Extrarenal Retroperitoneal Angiomyolipoma: A Review of the Literature

Background: Extrarenal retroperitoneal angiomyolipomas are rare.
Aim: To review the literature.
Results: Angiomyolipomas, previously classified as hamartomas, are now classified as benign
tumours. Thirty cases of primary retroperitoneal angiomyolipomas have been reported. Diagnosis of
the disease upon is based radiological and pathological findings of triphasic features of (a) fat and (b)

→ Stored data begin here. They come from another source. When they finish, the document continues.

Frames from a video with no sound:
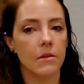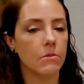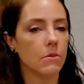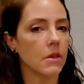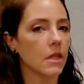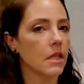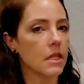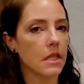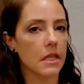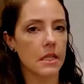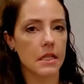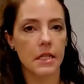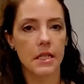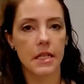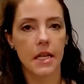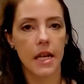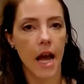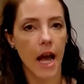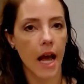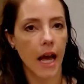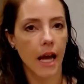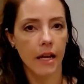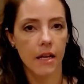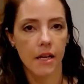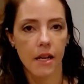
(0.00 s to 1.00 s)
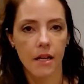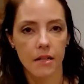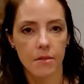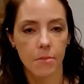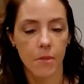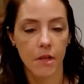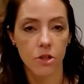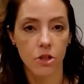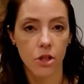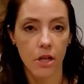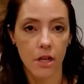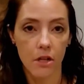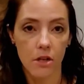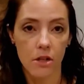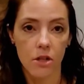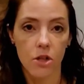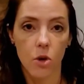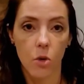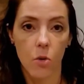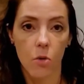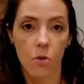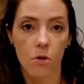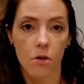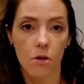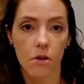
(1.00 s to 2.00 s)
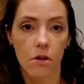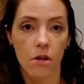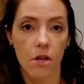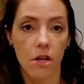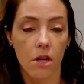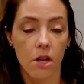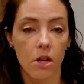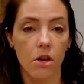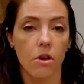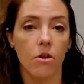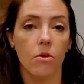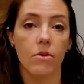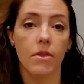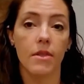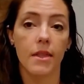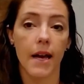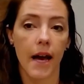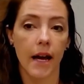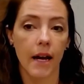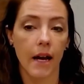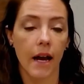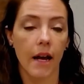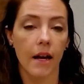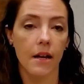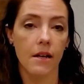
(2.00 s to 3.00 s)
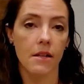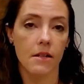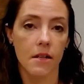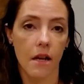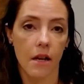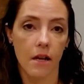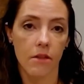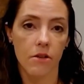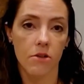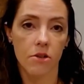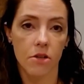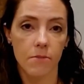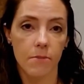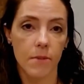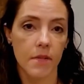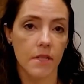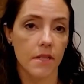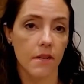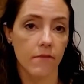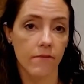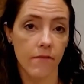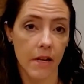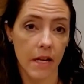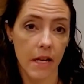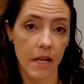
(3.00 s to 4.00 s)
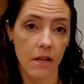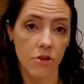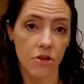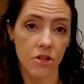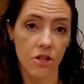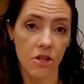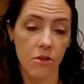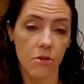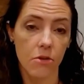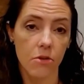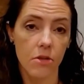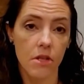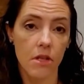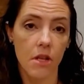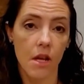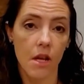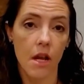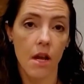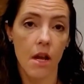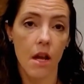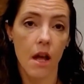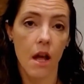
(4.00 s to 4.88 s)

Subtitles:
this is not as much geared toward you. That has other specific issues.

blood vessels and myoid tissue. Immunohistochemistry tends to be positive for HMB45, MART1,
HHF35, calponin, NKI-C3, and CD117. The lesion is common in women. Treatment options have
included the following: (a) radical surgical excision of the lesion with renal sparing surgery or radical
nephrectomy in cases where malignant tumours could not be excluded and (b) selective embolization
of the lesion alone or prior to surgical excision. One case of retroperitoneal angiomyolipoma was
reported in a patient 15 years after undergoing radical nephrectomy for angiomyolipoma of kidney and
two cases of distant metastases of angiomyolipoma have been reported following radical resection of
the tumour.
Conclusions: With the report of two cases of metastases ensuing surgical resection of the primary
lesions there is need for academic pathologists to debate and review angiomyolipomas to decide
whether to reclassify angiomyolipomas as slow-growing malignant tumours or whether the reported
cases of metastases were de novo tumours or metastatic lesions.